O modelo educativo da escola combina formação técnica, ligação ao contexto empresarial e experiências internacionais, com o objectivo de desenvolver competências como autonomia, pensamento crítico e capacidade de adaptação. Esta visão estende-se também ao impacto social da escola, através de iniciativas de combate ao abandono escolar, projetos de inclusão, mobilidade Erasmus+, ações ambientais no âmbito do programa Eco-Escolas e iniciativas de envolvimento com a comunidade.

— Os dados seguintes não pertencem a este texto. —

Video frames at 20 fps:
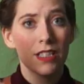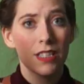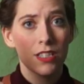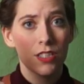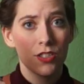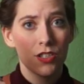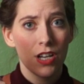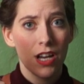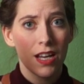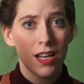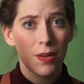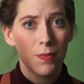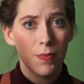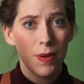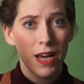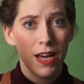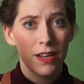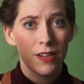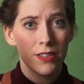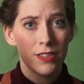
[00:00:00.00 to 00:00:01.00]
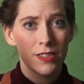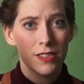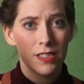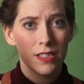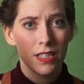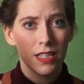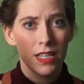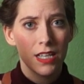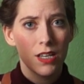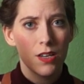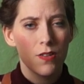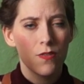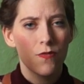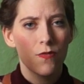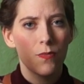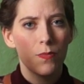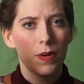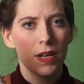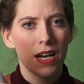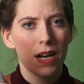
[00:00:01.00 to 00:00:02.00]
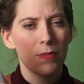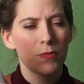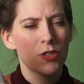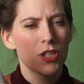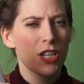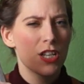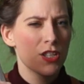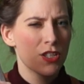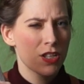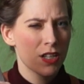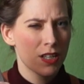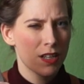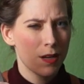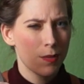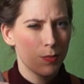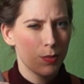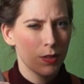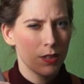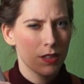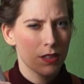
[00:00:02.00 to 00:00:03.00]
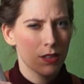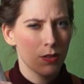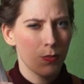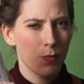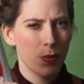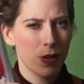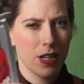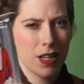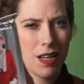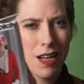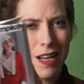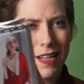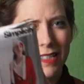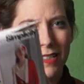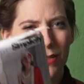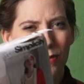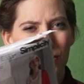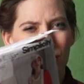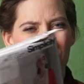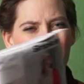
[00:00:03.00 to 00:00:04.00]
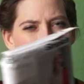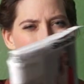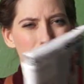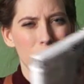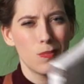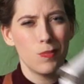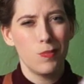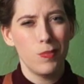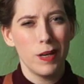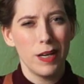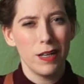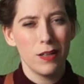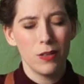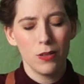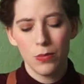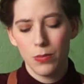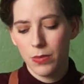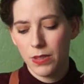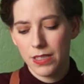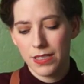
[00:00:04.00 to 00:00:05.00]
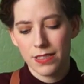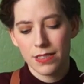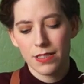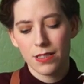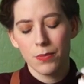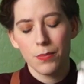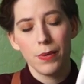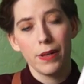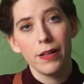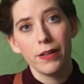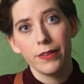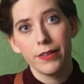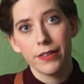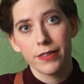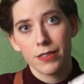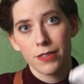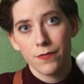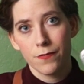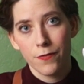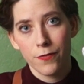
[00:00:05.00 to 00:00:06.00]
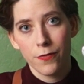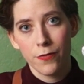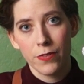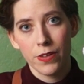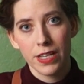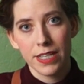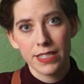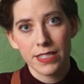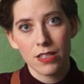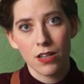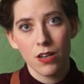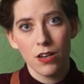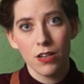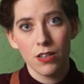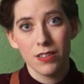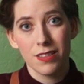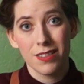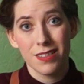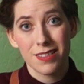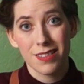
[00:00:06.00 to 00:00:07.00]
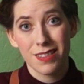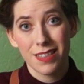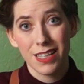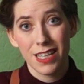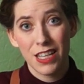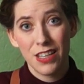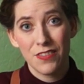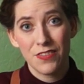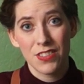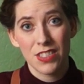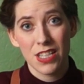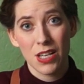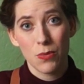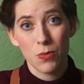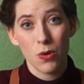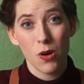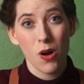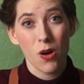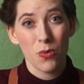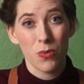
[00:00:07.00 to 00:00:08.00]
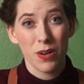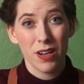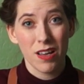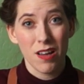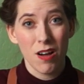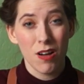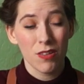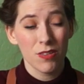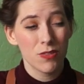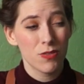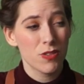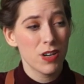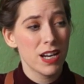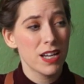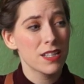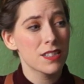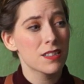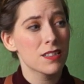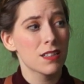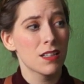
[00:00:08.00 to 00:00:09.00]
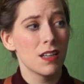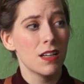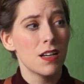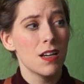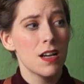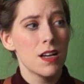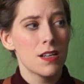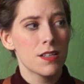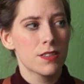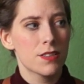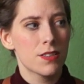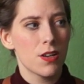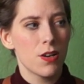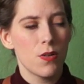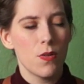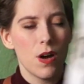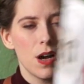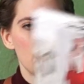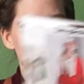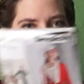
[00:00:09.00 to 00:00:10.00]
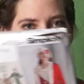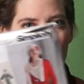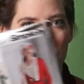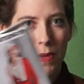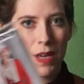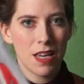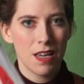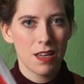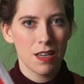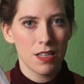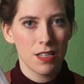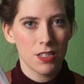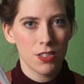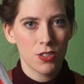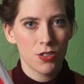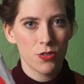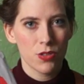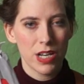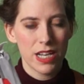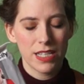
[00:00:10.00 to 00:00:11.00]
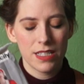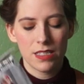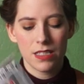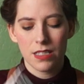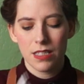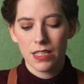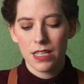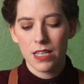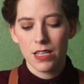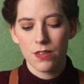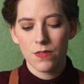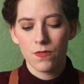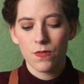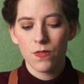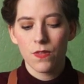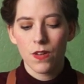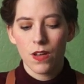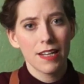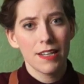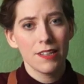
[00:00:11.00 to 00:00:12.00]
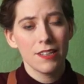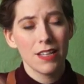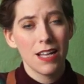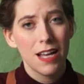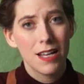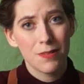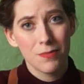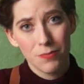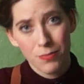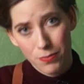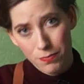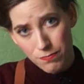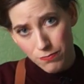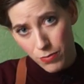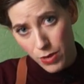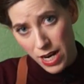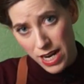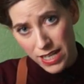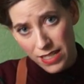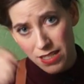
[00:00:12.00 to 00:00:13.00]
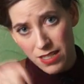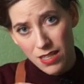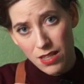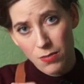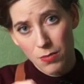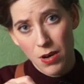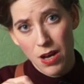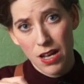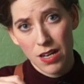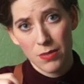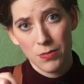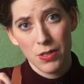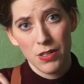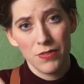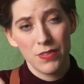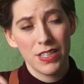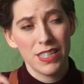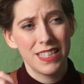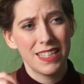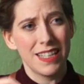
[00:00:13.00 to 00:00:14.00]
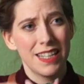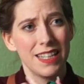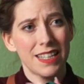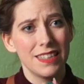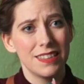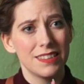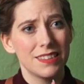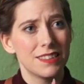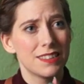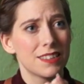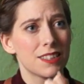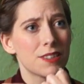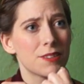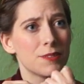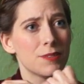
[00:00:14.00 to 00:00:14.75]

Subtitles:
this jacket pattern sleeve, but I'm changing it up a little bit. I don't want the bell, plus the bell doesn't fit on the sleeves that were already on the dress. So I'm just making it a straight sleeve, and I'll add braid to the bottom of it, and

Para Júlia Alfaiate, directora da ESCO, «o novo CTE nasce da convicção de que ensinar é dar aos alunos ferramentas para compreender, experimentar e aplicar o conhecimento. Quando existe proximidade, acompanhamento e feedback imediato, os alunos ganham confiança para arriscar, aprender com o erro e evoluir. E isso é particularmente importante para chegar também aos que estão mais desmotivados ou que sentem maiores dificuldades em aprender. Acreditamos numa escola exigente, mas inclusiva, onde cada aluno encontra espaço para desenvolver o saber, descobrir o seu papel e construir autonomia para participar activamente no mundo que o rodeia.»